◆ TASK PROMPT:
The data below is to be transcribed word for word; pictures are to be excluded.

(Data extracted from a collection)

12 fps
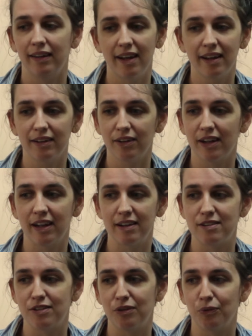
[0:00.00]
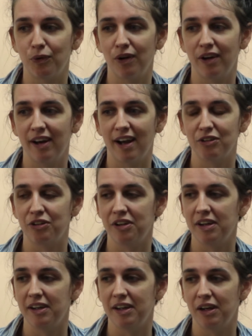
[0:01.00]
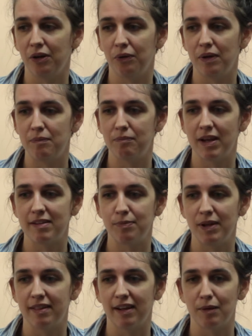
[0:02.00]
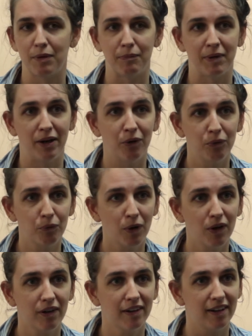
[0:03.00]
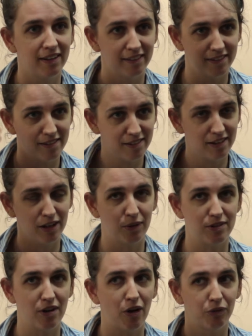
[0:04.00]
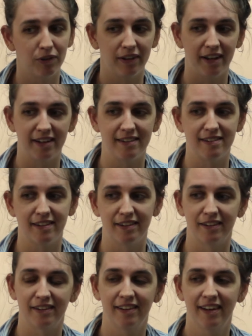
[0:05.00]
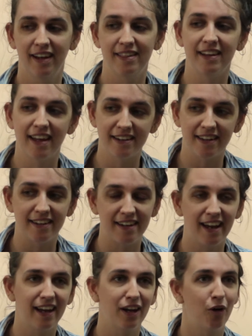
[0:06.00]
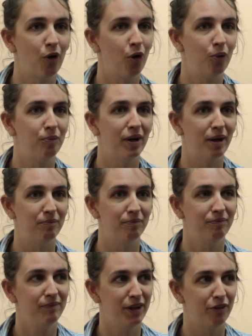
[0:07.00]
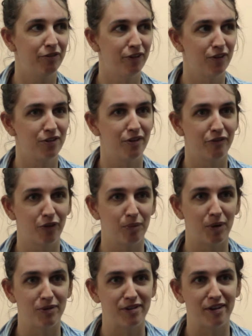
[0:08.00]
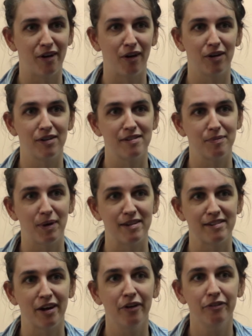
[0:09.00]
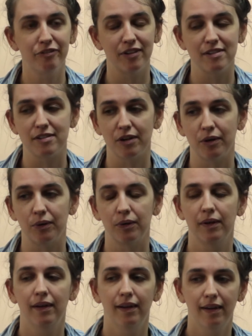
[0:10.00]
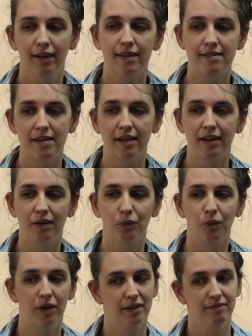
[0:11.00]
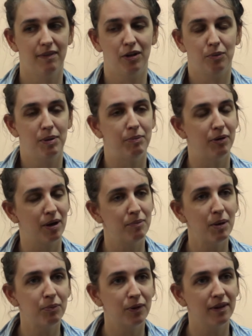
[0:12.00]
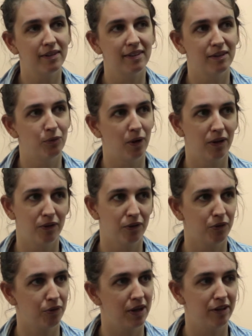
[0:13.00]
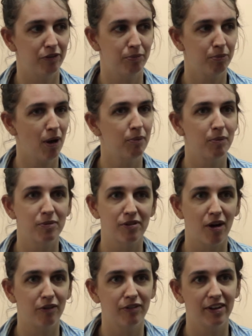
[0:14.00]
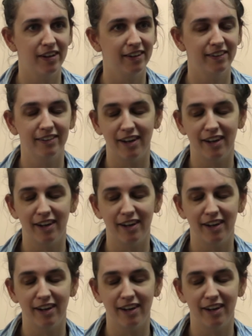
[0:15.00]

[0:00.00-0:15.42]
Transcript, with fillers: like looking at student work. It actually, you know, it makes me think about my own work, and, you know, it's all related to the end of the day. I go home and I'm, you know, first and foremost an artist myself, and so seeing what other people come up with and what other creative problem solving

◆ RESULT OF THE EXERCISE:
12 fps
[0:00.00]
[0:01.00]
[0:02.00]
[0:03.00]
[0:04.00]
[0:05.00]
[0:06.00]
[0:07.00]
[0:08.00]
[0:09.00]
[0:10.00]
[0:11.00]
[0:12.00]
[0:13.00]
[0:14.00]
[0:15.00]

[0:00.00-0:15.42]
Transcript, with fillers: like looking at student work. It actually, you know, it makes me think about my own work, and, you know, it's all related to the end of the day. I go home and I'm, you know, first and foremost an artist myself, and so seeing what other people come up with and what other creative problem solving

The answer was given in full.